Wednesday 24 August 2022

Lace hair nets

Although we usually think of lace as decorative and ornamental, lace machines are also used to make hair nets. Reading ‘Century of achievement’ the book celebrating the centenary of the Simon-May Nottingham lace company I was intrigued by the section on lace hair nets. When the piece was written in 1949 hair nets were obviously big business for the company. I was surprised how many different varieties of net styles were used – six at least from the illustrations ranging from the very delicate square net to one fairly solid diamond mesh. The range includes ‘fine quality hair nets, warp nets for day and night wear, sleeping caps, boudoir caps and rayon snoods’. 

The illustrations suggest that some have a tie that runs under the chin to secure them and others are slip on varieties. They also produce ‘triangular setting nets’ for hairdressers, presumably for the customer to wear while their hair was set and dried in curlers. They were all made in the company’s Long Eaton factory near Nottingham on Leavers lace machines in rayon, cotton or silk and were sold under evocative trade names such as Clingdon, Smartset and Will ‘o wisp. Hair nets were one of the few types of lace permitted to be made during the second world war, when thread was scarce and manpower reduced and women required hair nets to work in factories. The book notes that during the war rayon was used for most hair nets but a gradual return to pure silk threads was underway in 1949.  

Thursday 11 August 2022

Subversive doily project

Recently, I’ve been spending a lot of time writing papers and chapters for books so today it was a real treat to spend some time making bobbin lace in a shady spot in the garden. I’m still working on my subversive doily project which uses the form of the lace doily to comment on the domestic environment and women’s place in it. The doily I’m working on at the moment follows the same design as the previous one with text in the central circle embedded in a lattice of plaits and leaves, surrounded by a border of Eastern European style tape lace. I finished the central area a while ago, which involved a large number of lace bobbins, and have now moved on to the tape lace border where I’m only using six pairs of bobbins. Although I’m not using many bobbins, this style of lace does mean that I have to keep stopping to attach the work to the edge of the previous row by looping one of my working threads through a previously worked pin hole and the passing the other working thread through that loop, which does tend to slow the work down. However, this part of the work is much less complicated than the central area so it is quite relaxing to sit in the sun listening to a podcast and making the lace.

Thursday 4 August 2022

Advertising lace curtains as imitations of ‘real lace’

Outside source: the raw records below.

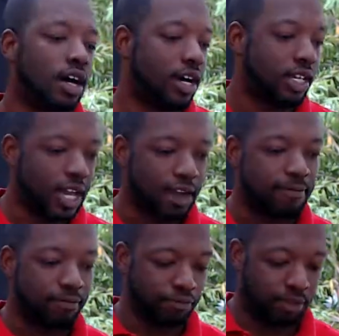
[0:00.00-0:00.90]
yeah,
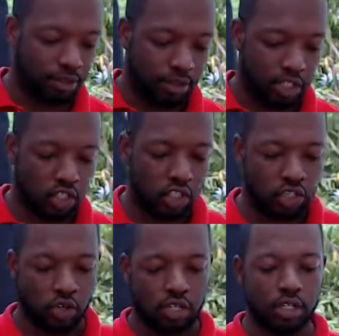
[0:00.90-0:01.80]
this is a
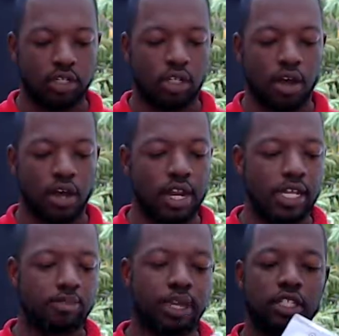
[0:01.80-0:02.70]
circular saw, and that's
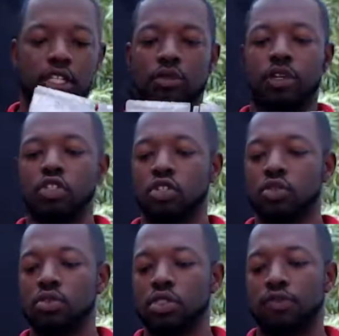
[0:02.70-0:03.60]
basically what you
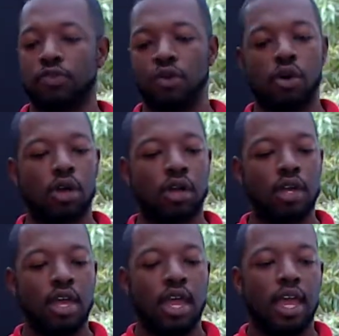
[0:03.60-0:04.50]
use it for.
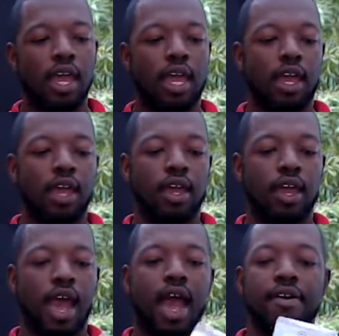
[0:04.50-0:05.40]
And
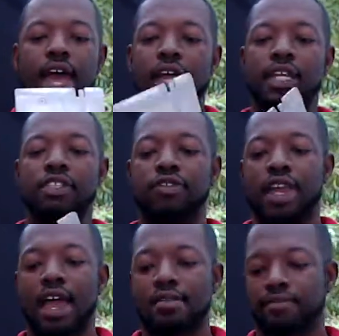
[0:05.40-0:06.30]
I had this for
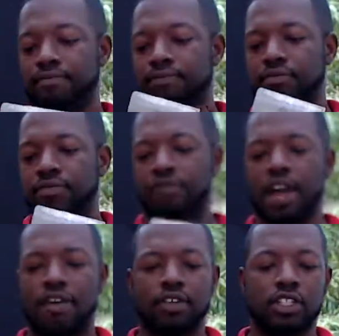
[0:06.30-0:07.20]
like
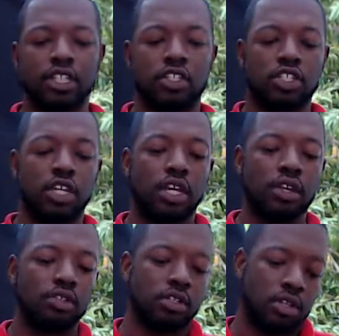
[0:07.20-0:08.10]
5 or 6
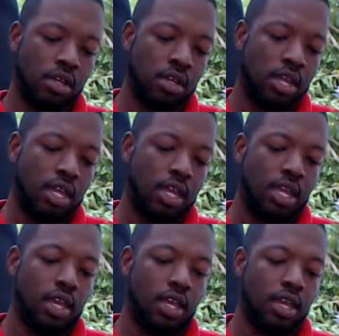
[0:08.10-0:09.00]
years,
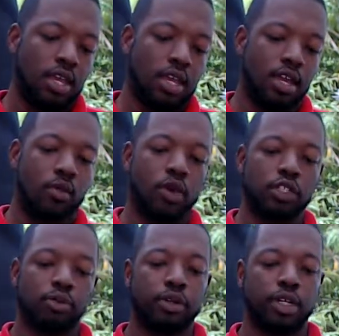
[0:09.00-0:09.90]
and it works
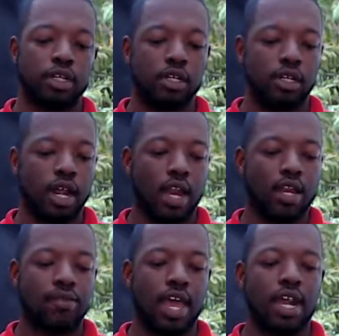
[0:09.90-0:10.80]
pretty good. I
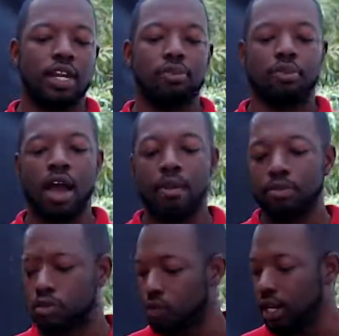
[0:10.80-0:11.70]
never had any problems
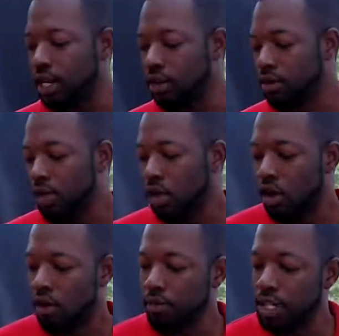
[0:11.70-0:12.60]
with it.
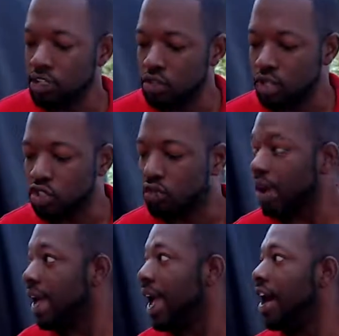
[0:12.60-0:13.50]
Only issue that you
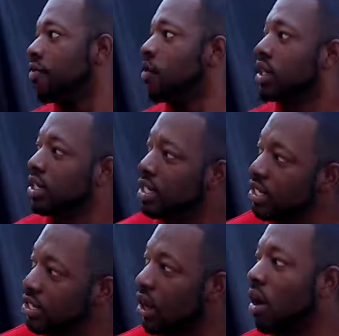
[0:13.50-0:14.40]
might have with this
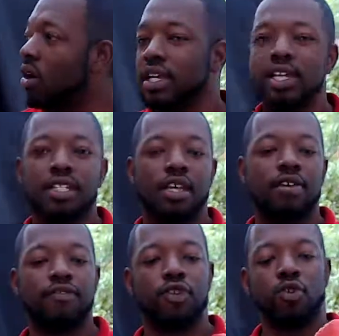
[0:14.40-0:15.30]
saw is if
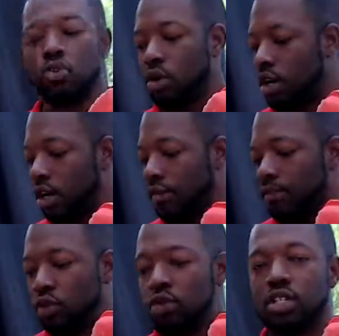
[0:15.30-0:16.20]
you
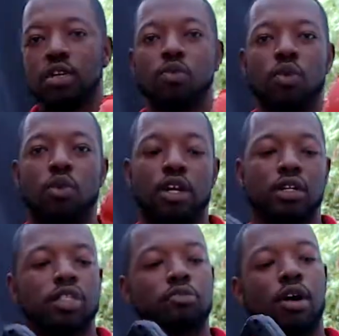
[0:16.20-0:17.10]
use it with one of the
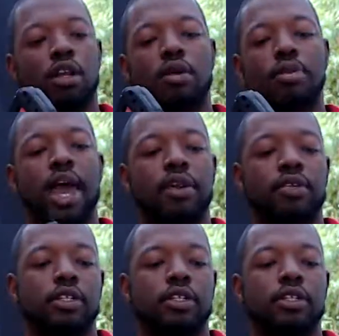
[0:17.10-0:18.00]
smaller
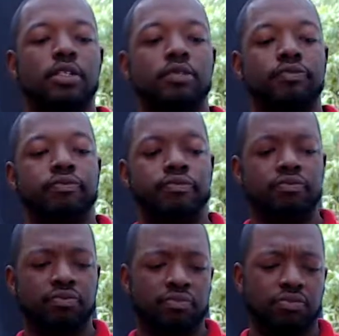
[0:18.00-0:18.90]
batteries.
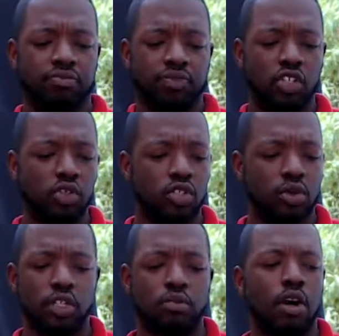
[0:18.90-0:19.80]
If you use it with
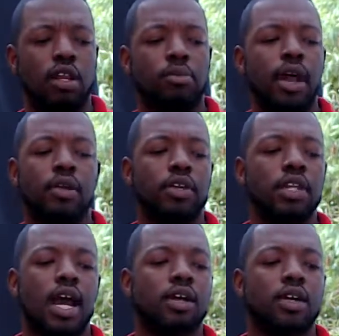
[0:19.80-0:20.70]
a smaller battery, you're
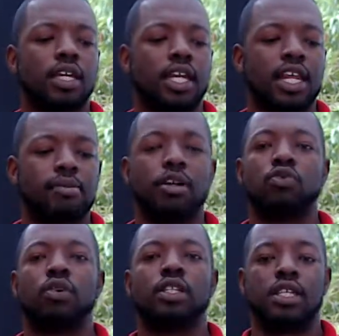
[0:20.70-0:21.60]
not going to get that much
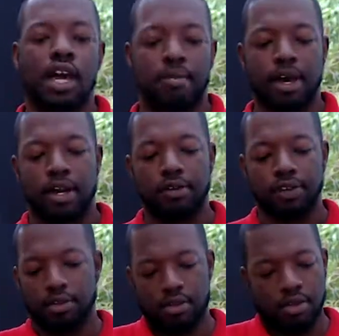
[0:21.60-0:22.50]
runtime out of it.
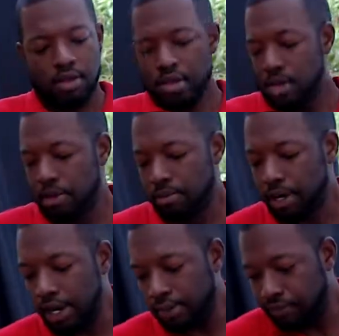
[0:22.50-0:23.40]

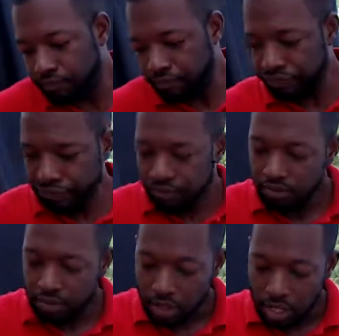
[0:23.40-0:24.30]
But
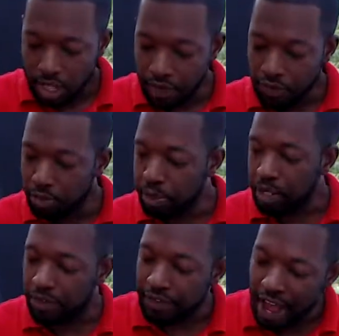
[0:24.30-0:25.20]
if you put a
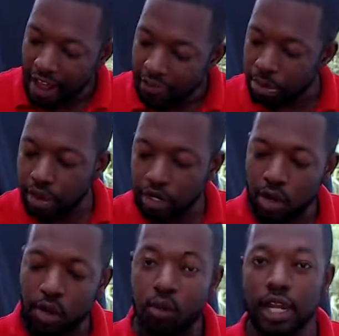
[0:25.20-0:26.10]

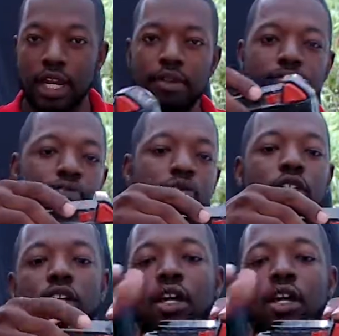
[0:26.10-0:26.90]
5.0 in it, which are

At the turn of the nineteenth century even those selling lace curtain were advertising them as ‘imitations of real lace’ and ‘very artistic reproductions of real lace’. The image comes from a catalogue produced by the department store Whiteleys in about 1910 describing some Nottingham lace curtains. The curtains are sold in pairs and cost 9/11 for a pair measuring 4 yards by 72 inches, so quite a sizeable amount of lace. The claim to be an imitation of real lace is obviously a marketing ploy to suggest the curtains are similar to handmade lace, which was experiencing a revival at the time thanks to the philanthropic efforts of various groups particularly in England, France and Belgium. However the only link to ‘real lace’ seems to be in the design the outer border of which is based on renaissance needlelace motifs.

The second image from the same catalogue claims to be ‘reproduction cluny lace’. Cluny lace was a fairly solid bobbin lace with pattern areas linked by plaits and leaves rather like English Bedfordshire lace. This pattern does include some areas that look like leaves but the swags and ribbon shapes seem quite alien to cluny lace so this may just be early advertising blurb.

The final image is labelled a ‘facsimile of old darned knitting’. Why anyone would want old darned knitting at their windows is a mystery to me, but this copywriter obviously thought it would appeal to someone. The central area does look a bit like a blanket made from crochet squares so perhaps that is what inspired the design.

Although these curtains have been labelled by the person assembling the catalogue who probably knew little about lace (or knitting!), I find it dispiriting that machine lace curtains aren’t being advertised as a marvel of industrial ingenuity but rather as copies of ‘real lace’. They clearly aren’t genuine copies of handmade lace so why not appreciate the design and manufacturing effort that has gone into them.